OCR disabled because OpenCV not installed

I’m trying to extract clean text from unstructured PDF using PyMuPDF4LLM (and layout) with Python in a data bricks environment and I keep getting the error “OCR disabled because OpenCV not installed”.

But it is installed! I’ve tried normal and headless, and I just can’t win! Here’s my code:

It does perform an extraction, but I would like to use the full functionality if it’s available.

Any suggestions?

import numpy as np
import fitz
import pymupdf.layout
import pymupdf4llm
import cv2

print(pymupdf.__doc__)
print(cv2.__doc__)
print(np.__version__)

doc = pymupdf.open("/path/to/file.pdf")

json = pymupdf4llm.to_json(doc)

print(json)

And this is my output:


PyMuPDF 1.26.6: Python bindings for the MuPDF 1.26.11 library (rebased implementation).
Python 3.12 running on linux (64-bit).


OpenCV Python binary extension loader

2.1.3
OCR disabled because OpenCV not installed.
{
 "filename": "</path/to/redacted.pdf>",
 "page_count": 2,
 "toc": [
  [
   1,
   "A Framework for .....  etc.


What version of PyMuPDF4LLM are you using? (note also in your code you don’t need the import fitz line here or the cv2 import - they will be imported along with PyMuPDF Layout & PyMuPDF4LLM )

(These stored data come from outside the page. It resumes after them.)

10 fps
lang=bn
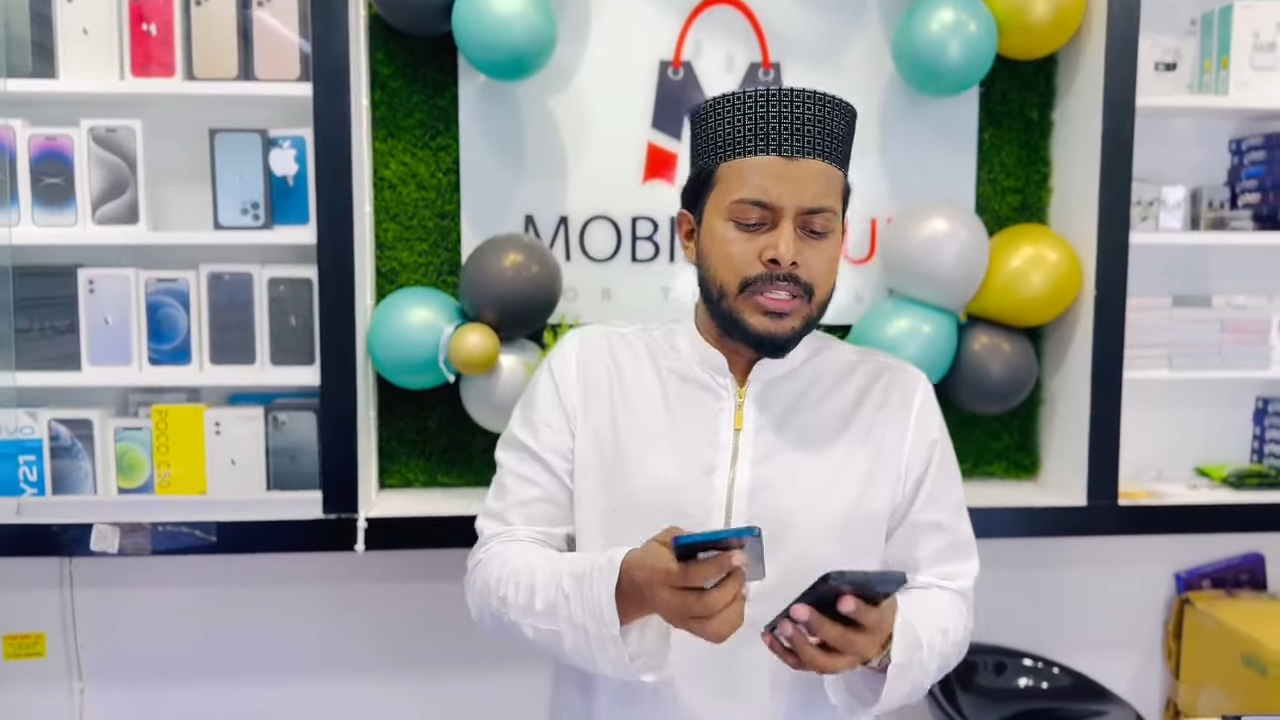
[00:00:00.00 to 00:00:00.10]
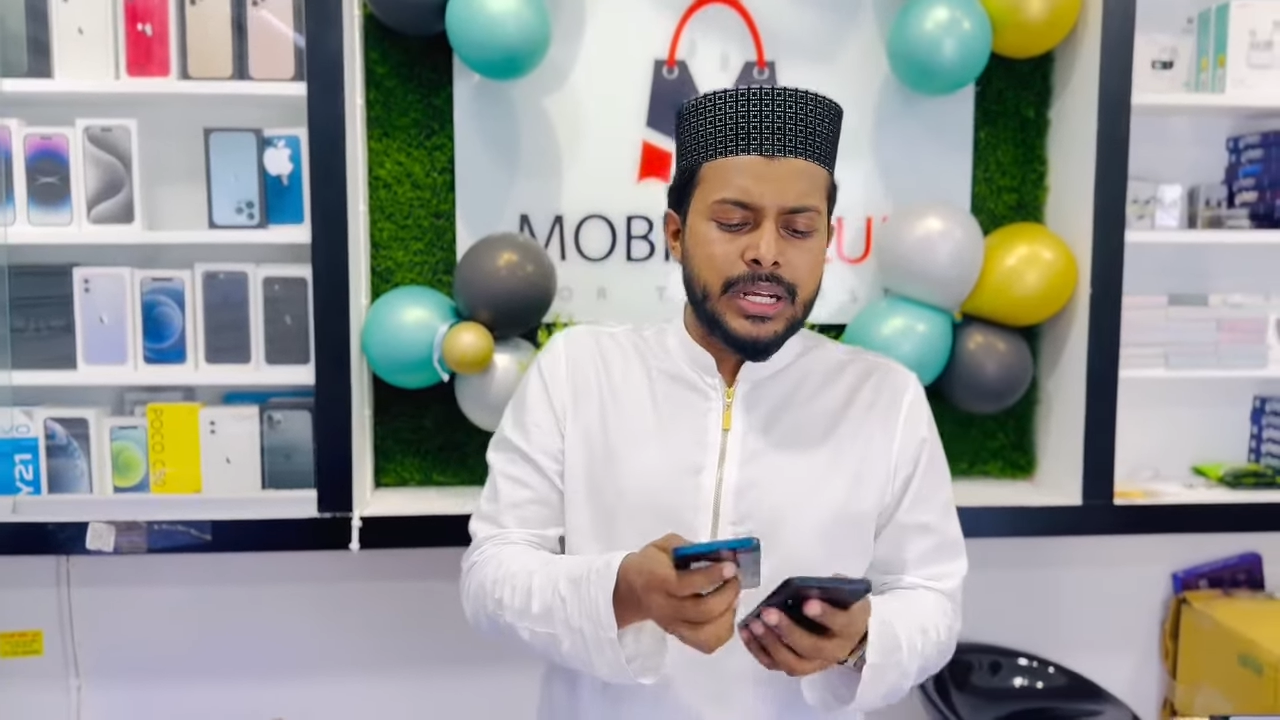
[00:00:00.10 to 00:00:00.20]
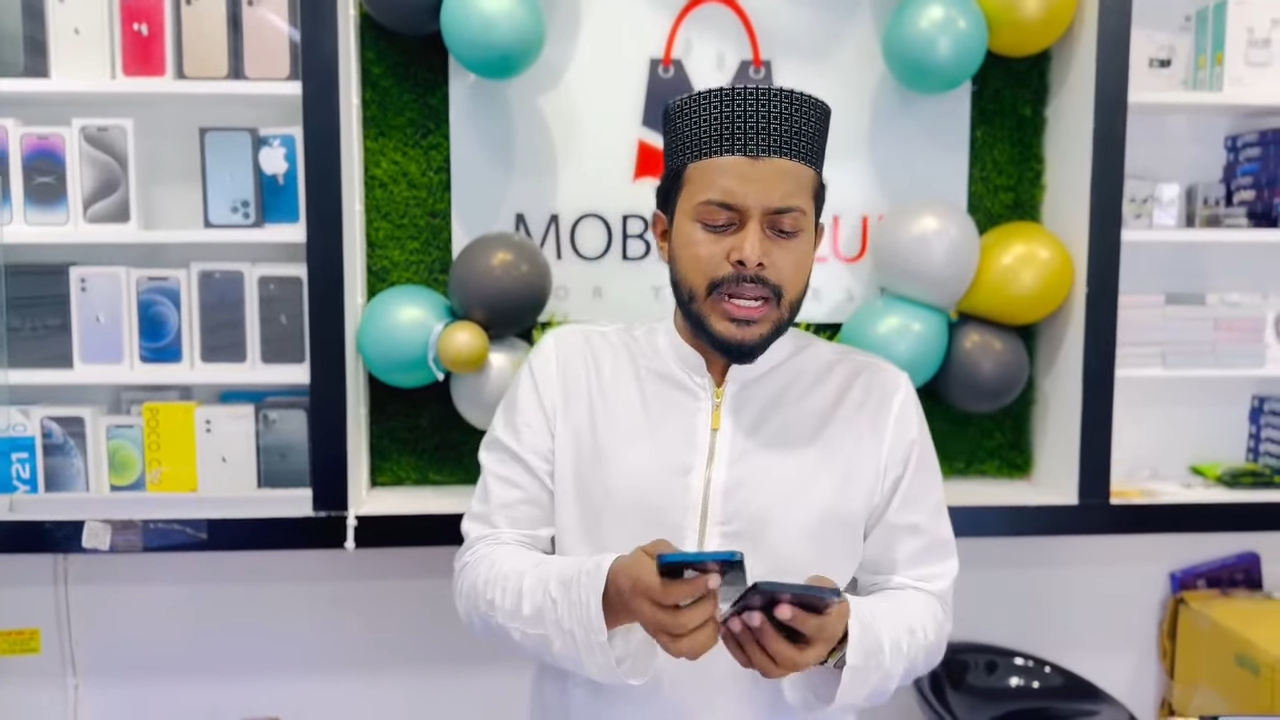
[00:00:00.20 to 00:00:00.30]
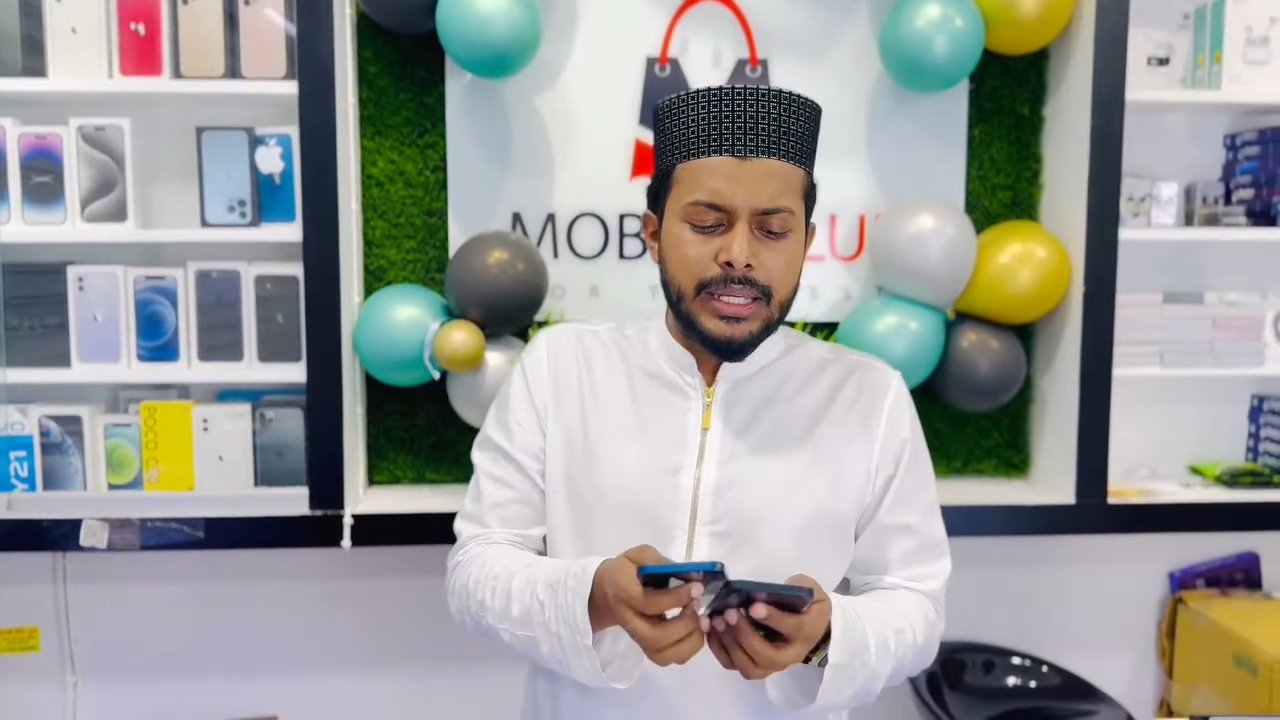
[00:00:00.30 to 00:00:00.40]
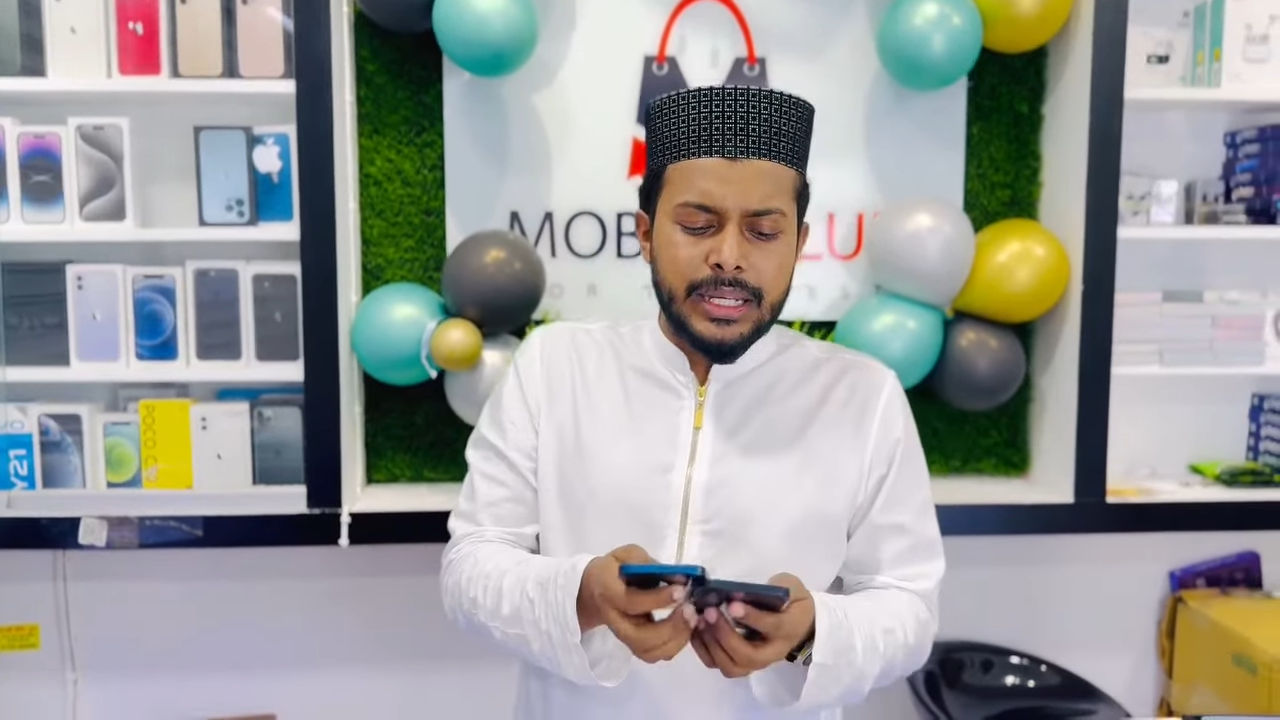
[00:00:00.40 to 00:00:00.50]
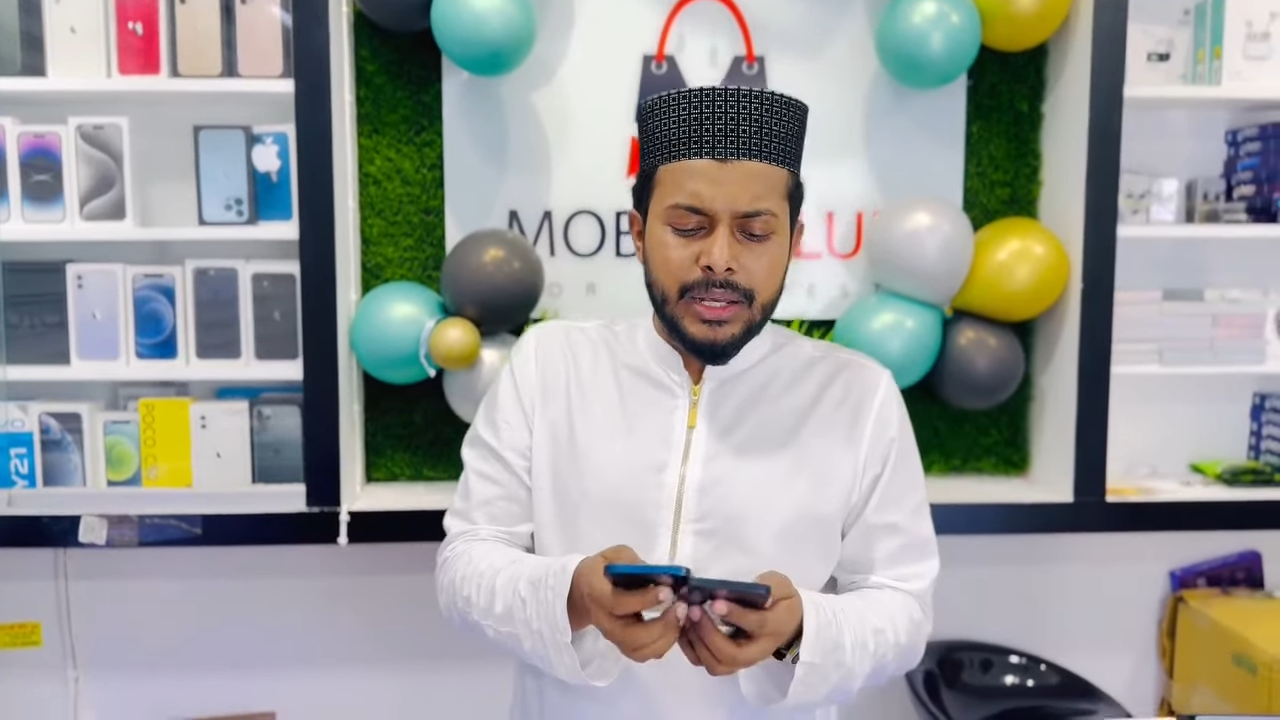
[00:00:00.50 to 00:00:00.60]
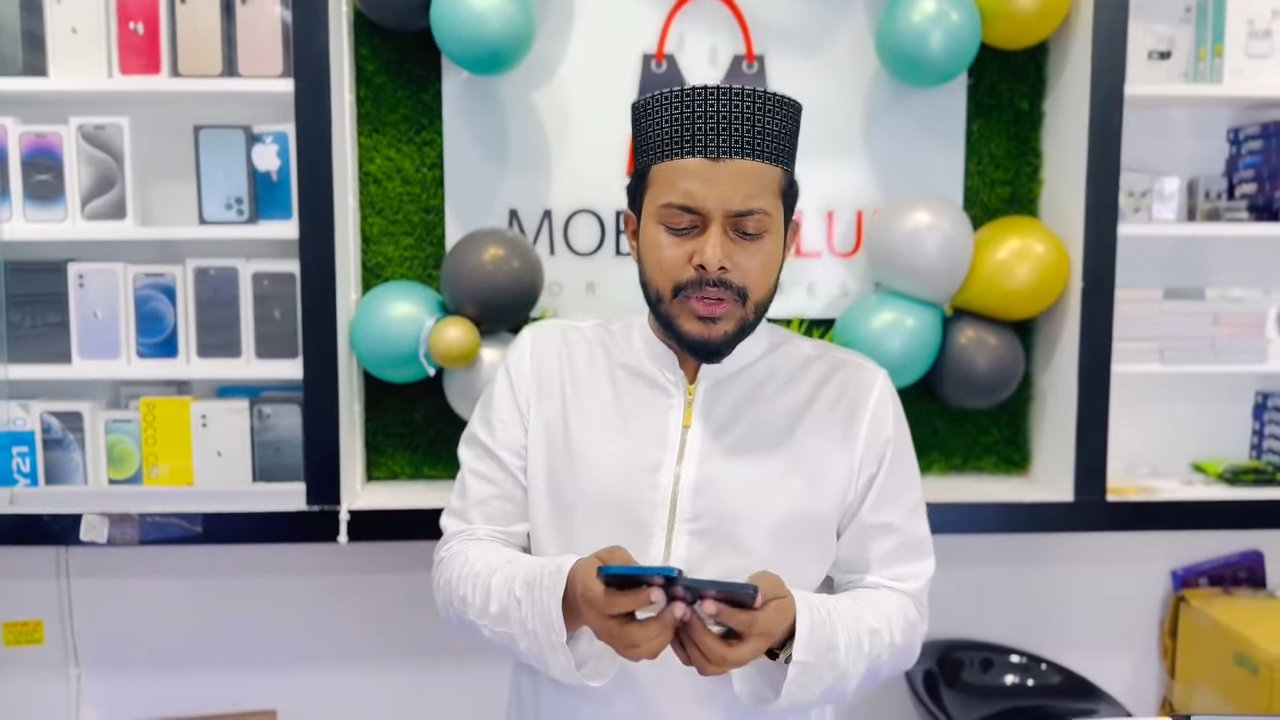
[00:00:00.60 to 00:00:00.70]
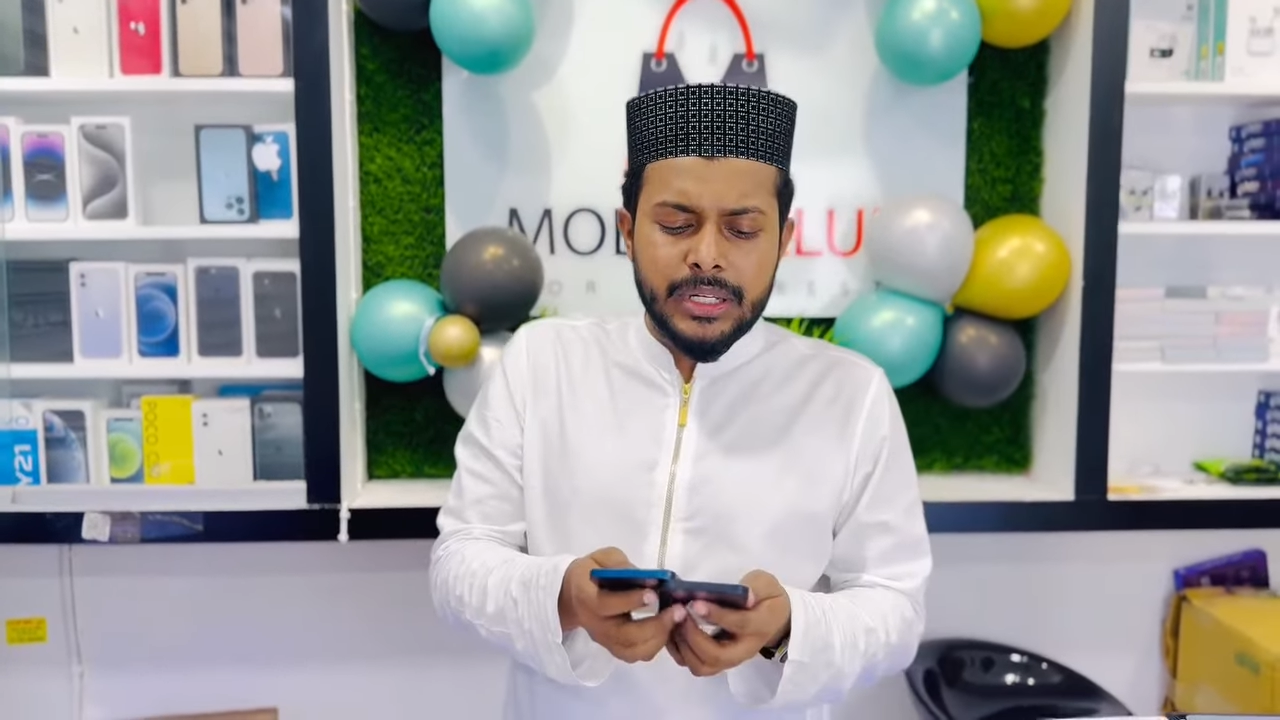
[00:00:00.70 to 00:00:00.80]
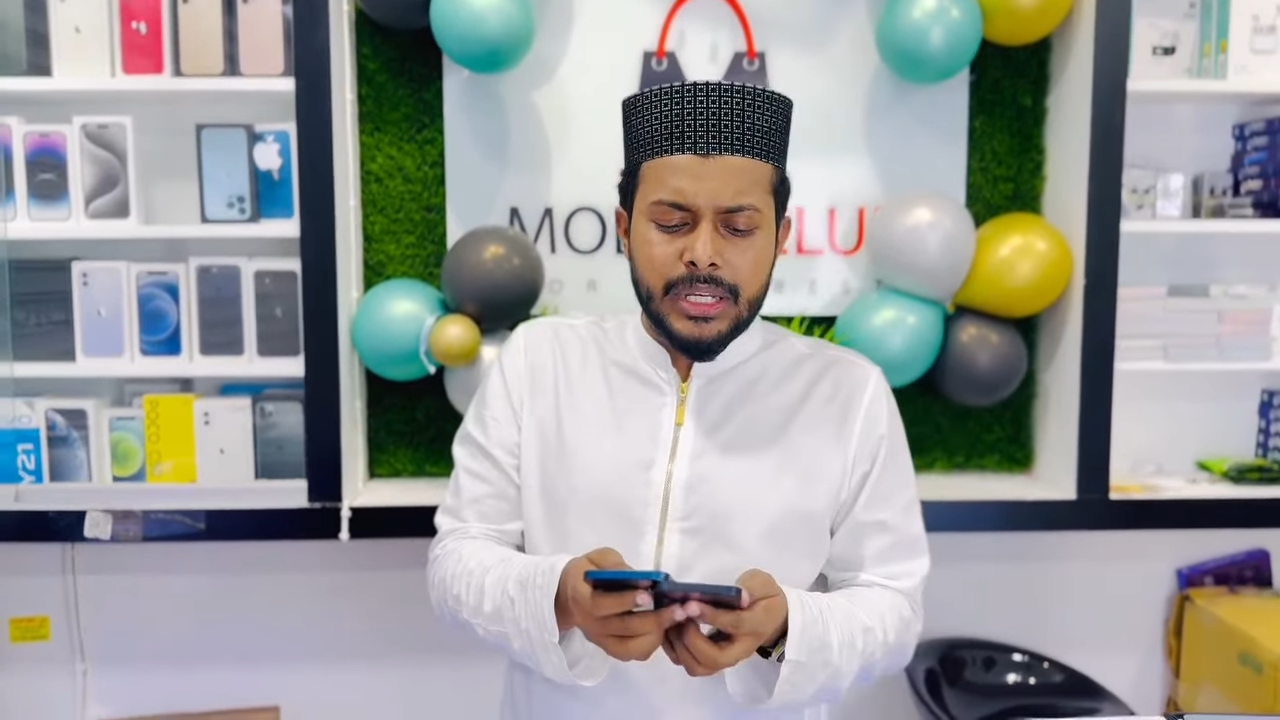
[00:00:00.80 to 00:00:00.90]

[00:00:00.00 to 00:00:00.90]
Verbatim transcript: যারা ইলেভেন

Versions are the most recent installed via:

pip install PyMuPDF pymupdf-layout pymupdf4llm opencv-python

I had left those in from trying to debug, I’ll remove them from my code, thanks :slight_smile:

It’s now just:

import os
import pymupdf.layout # (fitz)
import pymupdf4llm


Okay, so in Python if you do:

print(f"{pymupdf.version=}, {pymupdf4llm.version=}")

You get:

pymupdf.version=('1.26.6', '1.26.11', None), pymupdf4llm.version='0.2.7'

Just want to make 100% sure. (Also please note we don’t use the “fitz” for sometime in the API! - PyMuPDF 1.24.3 and Farewell to “Fitz” | Artifex )

It gives this:

pymupdf.version=(‘1.26.6’, ‘1.26.11’, None), pymupdf4llm.version=‘0.2.7’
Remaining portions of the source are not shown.